Silly question, but do you remember your first birthday – not sure if you would remember the exact details, what dress you wore or what cake you ate or who came…but even as a one year old you probably do remember how it felt, right?
18th September 2011, Satbir and I made the decision that we felt would lead to a heartbreak finally…but at that time, we really didn’t know, did we? A close friend called up to share that there was a 25 day old motherless puppy, found under a car…shivering, alone and lost. We loved dogs, but getting home one was really not in the picture, because we had hectic jobs and it was a big responsibility…you couldn’t take them out with you to most places, you couldn’t leave them alone for long, you knew they had shorter lives and their suffering was unbearable for you to watch…many, many valid reasons to not get one home.
But only one single reason to get a dog home – we loved them! So we decided on the middle path – we shall foster the pup since she would not survive in the shelter due to her age and delicate condition, but when we found a loving home that wanted to adopt her, we would give her away.
On a nice bright Sunday, we met Simmy, our friend at Connaught Place and we got Elsa home…as the days were to pass we realized that she was true to her name – a little lioness from Born Free!

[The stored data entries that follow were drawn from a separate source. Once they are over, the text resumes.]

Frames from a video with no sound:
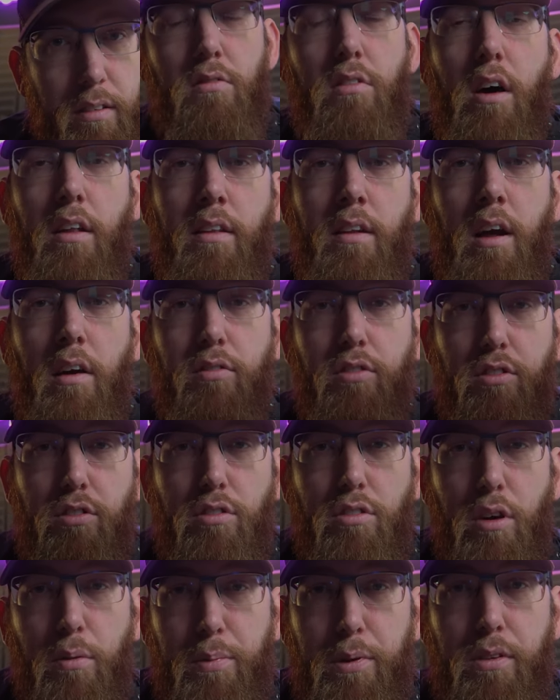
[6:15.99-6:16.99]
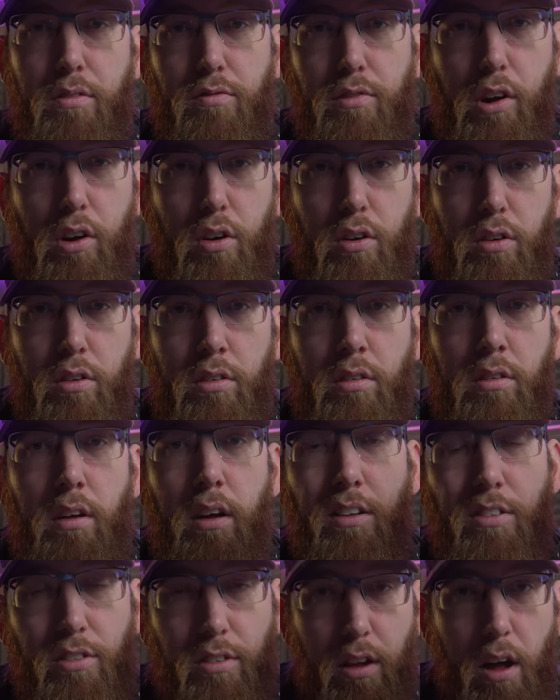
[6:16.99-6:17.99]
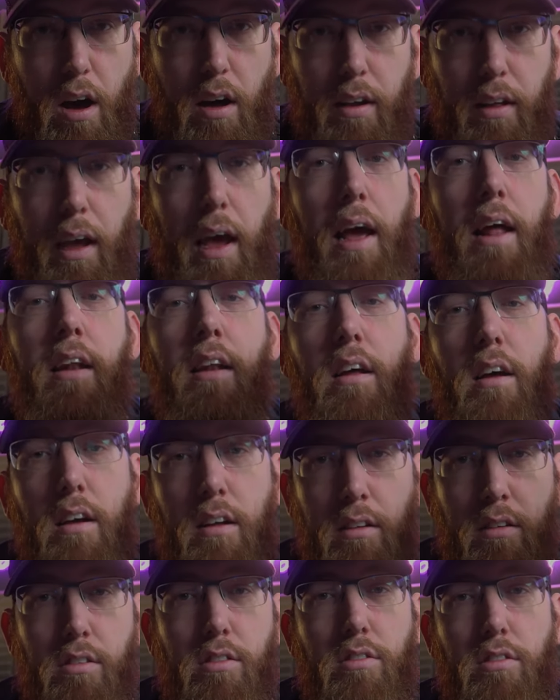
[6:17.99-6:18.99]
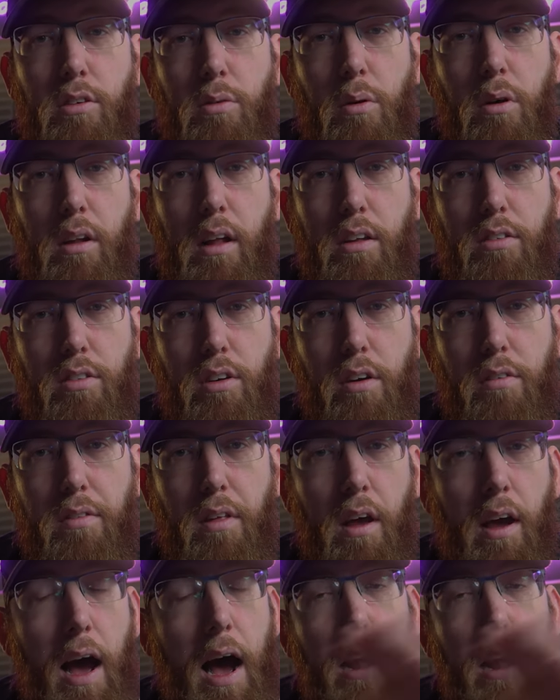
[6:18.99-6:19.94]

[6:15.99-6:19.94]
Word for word: rather than have to stop it recording and start it again and do all that sort of thing.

Small indications such as the never –bending, white-tipped little tail and her anger at being force-fed Cerelac (she actually hide in the corner for 2 hours and refused to look at us!) should have given us clear signs of what was to come
Of course, since neither of us had managed such a tiny pup, our bewilderment at the massive task of doing the right things for her was natural…my biggest worry was like any other baby, she needed her natural mother to give her a sense of safety and no matter what I did, I might not be able to create the same sense of comfort in her little heart and soul…but I underestimated the warmth and openness that she had – without any reservations or hesitation she adopted us as her parents.

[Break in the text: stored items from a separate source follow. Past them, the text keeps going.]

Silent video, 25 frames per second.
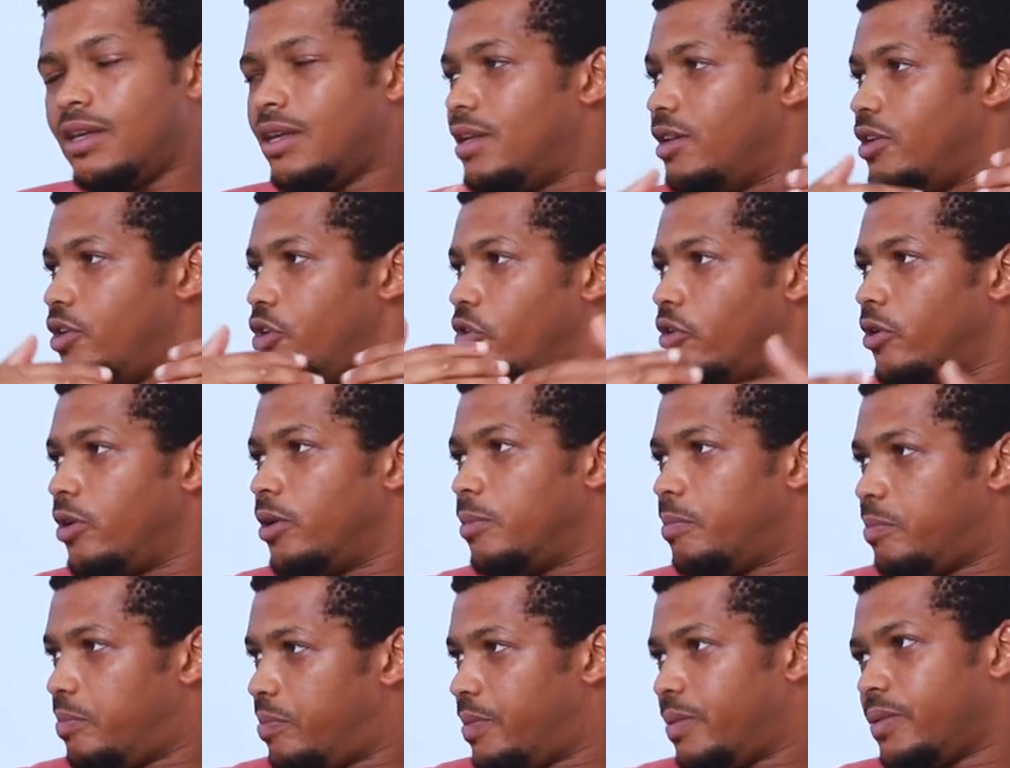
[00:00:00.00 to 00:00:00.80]
in
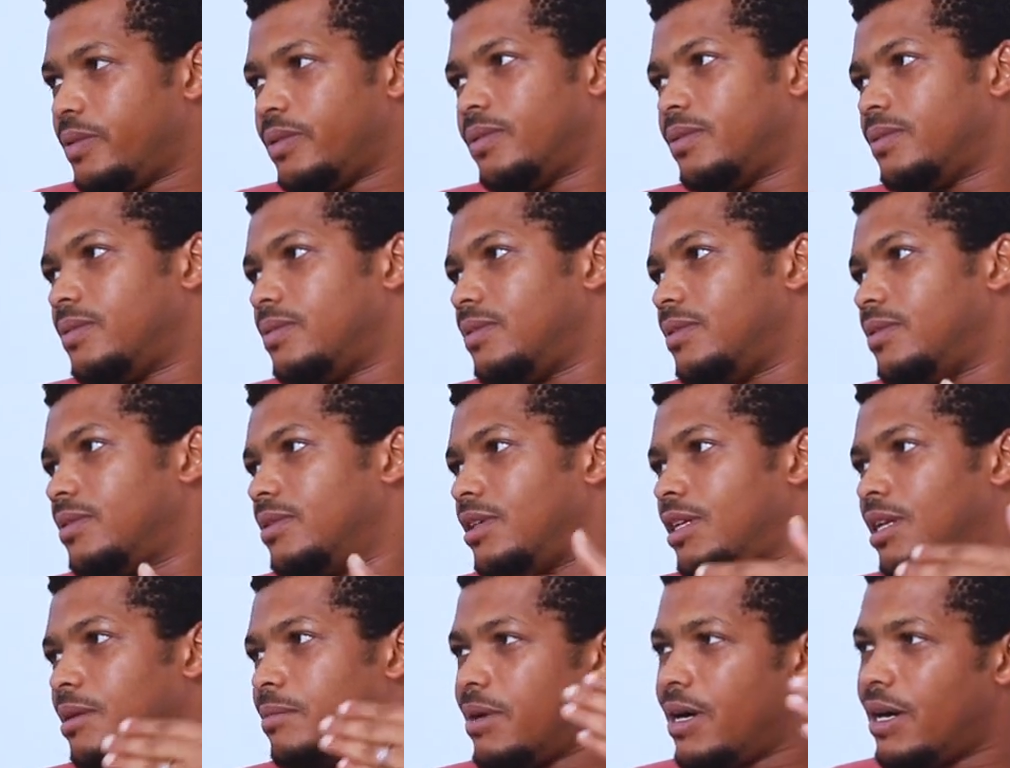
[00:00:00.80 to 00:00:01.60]
Europe,
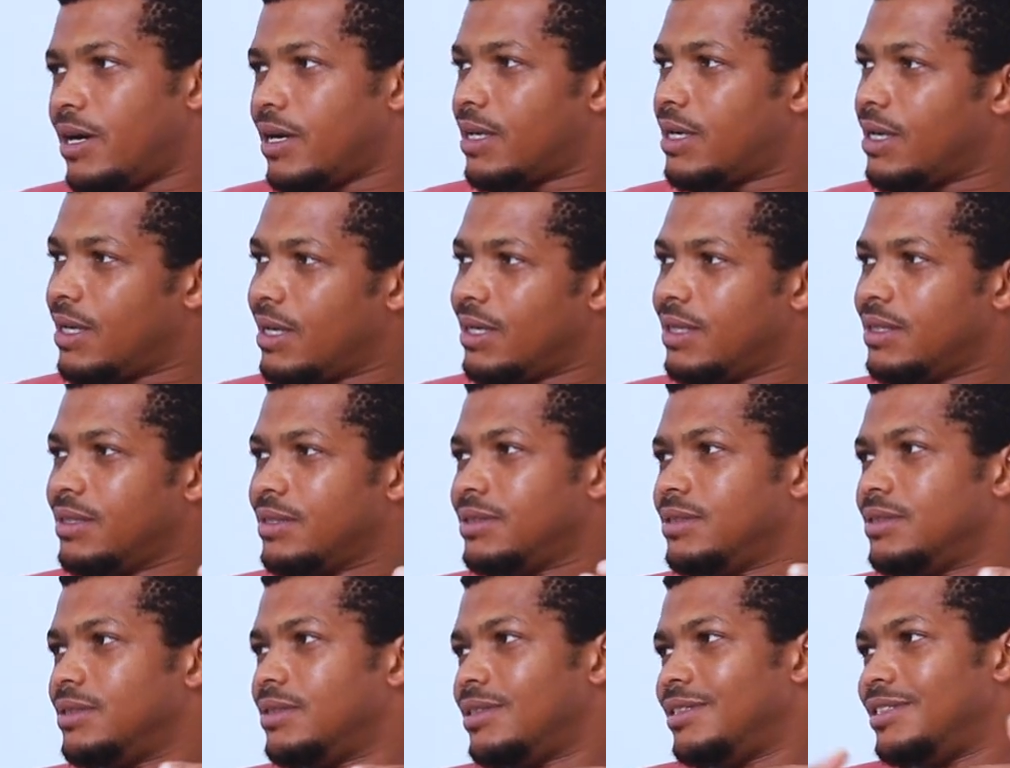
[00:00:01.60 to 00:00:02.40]
in America,
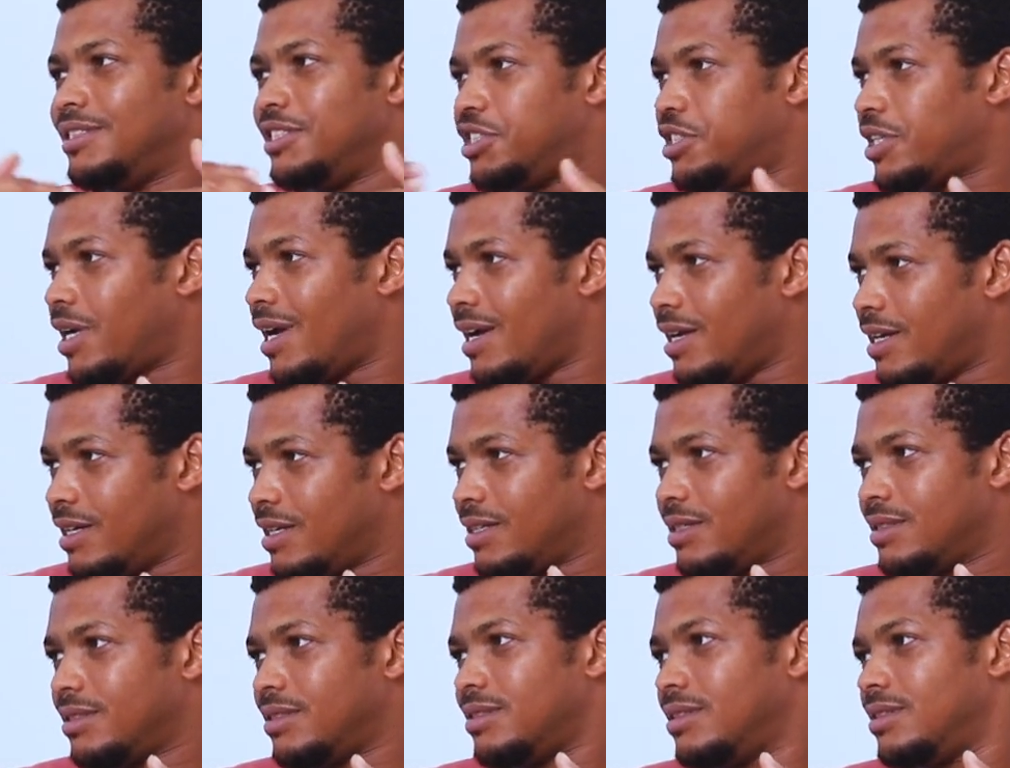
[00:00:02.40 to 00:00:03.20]
in
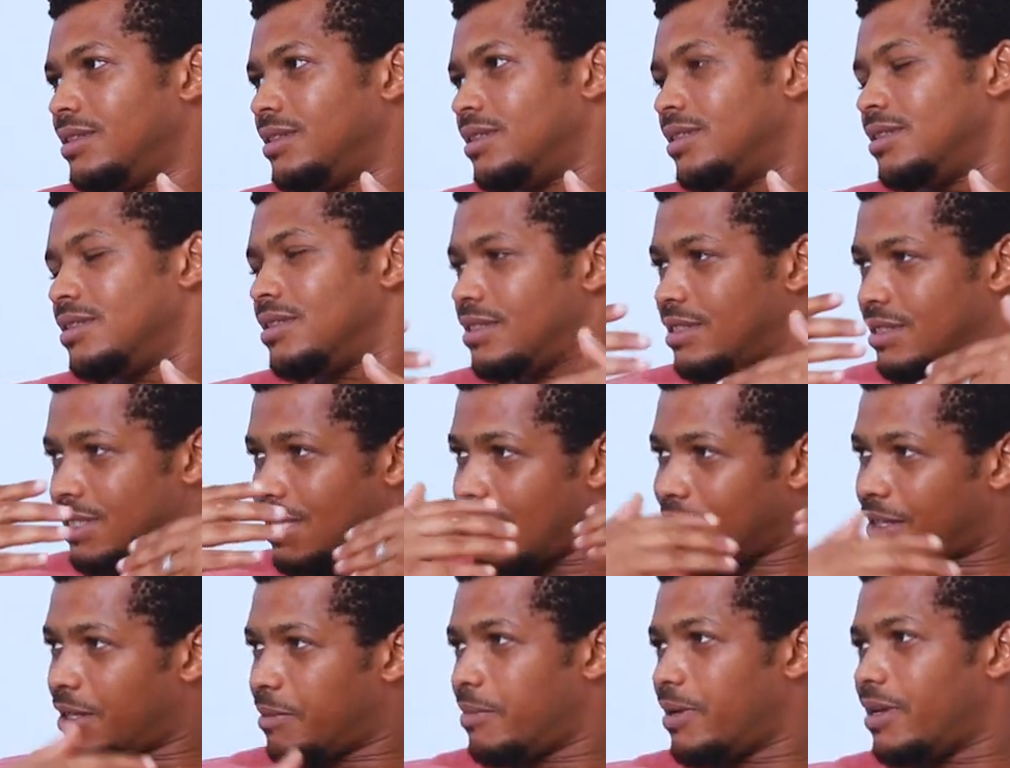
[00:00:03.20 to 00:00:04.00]
China,
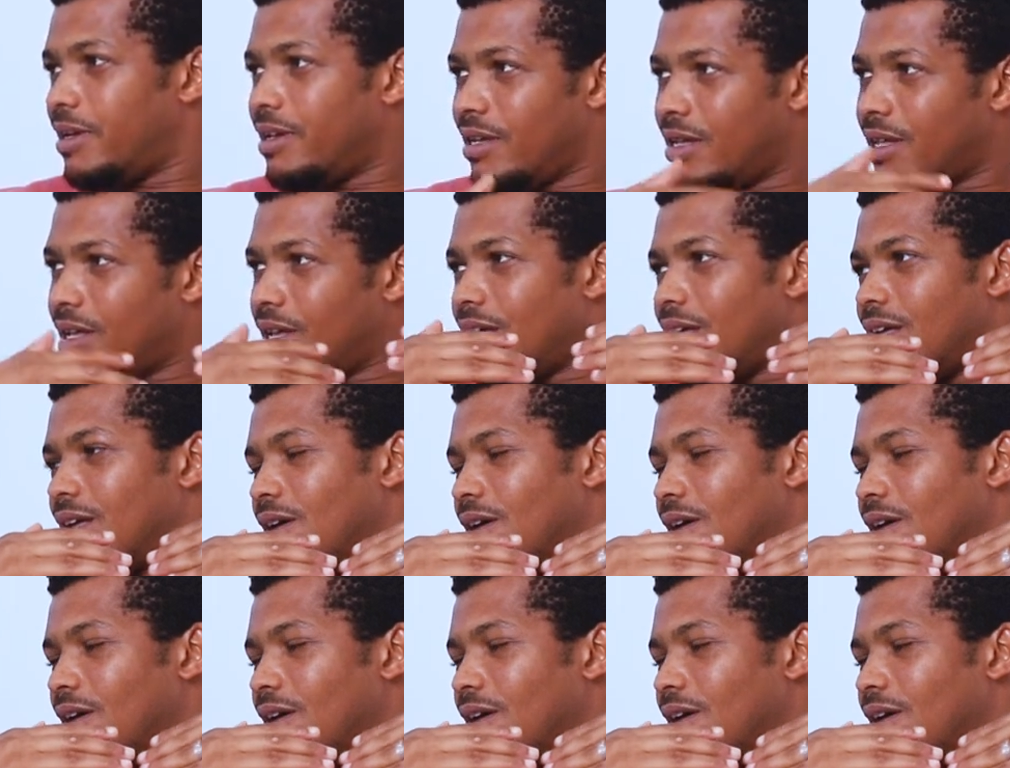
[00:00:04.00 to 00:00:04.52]
South America, it,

As we kept debating which home would be best for her, since we had got calls for her adoption, I started dreading the day she would go away..and whether her new parents would let us meet her in the future, would they understand our love for her, would she even remember us after some months…after days of conflicting thoughts, we decided to adopt her ourselves. At that stage it seemed like an impulsive decision which perhaps didn’t seem to involve assessing the responsibilities it entailed , but to be very honest, all we knew then was that we loved her and there was a reason she had come to our home in this manner…we also discovered that we were never meant to be foster parents, because that takes courage to be able to be able to give up the puppy you rescued for his or her betterment and we didn’t have it !
Our life actually did a 360 degree turn once Elsa came – we now had to reschedule our pre-planned holidays, work out our timings since she was too small to be left alone at home, become more active since she needed to exercise and to top it all, plan how to shift cities with a dog!
But we did all those things and more – because we loved her and she was our priority always, and we could do it because we had a supportive family…we could go on our holidays, because Elsa had a home to stay in with my parents and sister comfortably, rather than a boarding… We could shift cities, because my mother was able to travel with me so that we could ensure that Elsa doesn’t get uneasy (it was her first train travel)…
A lot of people might not understand it especially in the world we inhabit today where human life has no value (so the life of a little dog probably means nothing to several people)– but as Elsa turns a year old, I can proudly say that she taught me what it was to be a mother…the anxieties when she seems unwellor upset, the unconditional love, the pride when people love and praise her for her behaviour– but most importantly, the undiluted, unadulterated and unspoken bond that often gets lost in the noise and clutter around us. She made me realize that, that bond did not get defined by the boundaries of whether one was a human being or an animal…
I know that many of us think of getting a pet dog, but are deterred by the responsibilities, the changes it will require us to make in our lives, space constraints and also because we genuinely do not want to neglect him or her, due to our hectic work schedules.
But you may want to ask yourself the question I still often think of – what might have been Elsa’s life, if she was left on the road that day? Think of the possible answers and perhaps those will remove all the deterrents….there are always solutions to these worries we might have, they might not be the perfect solutions, but weigh those against the daily struggle that an Indian dog undergoes on the road each moment (to survive getting hit by cars and kicked by people, to scavenge for food in the darkest corners, to live in infection and disease, to just be picked up randomly one day by government authorities because someone complained that his or her friendly behaviour was a “menace”….the struggle is beyond our comprehension)
It really might be time for you to check – a little Elsa is also waiting right outside your house, perhaps under a car, you may want to bring her home.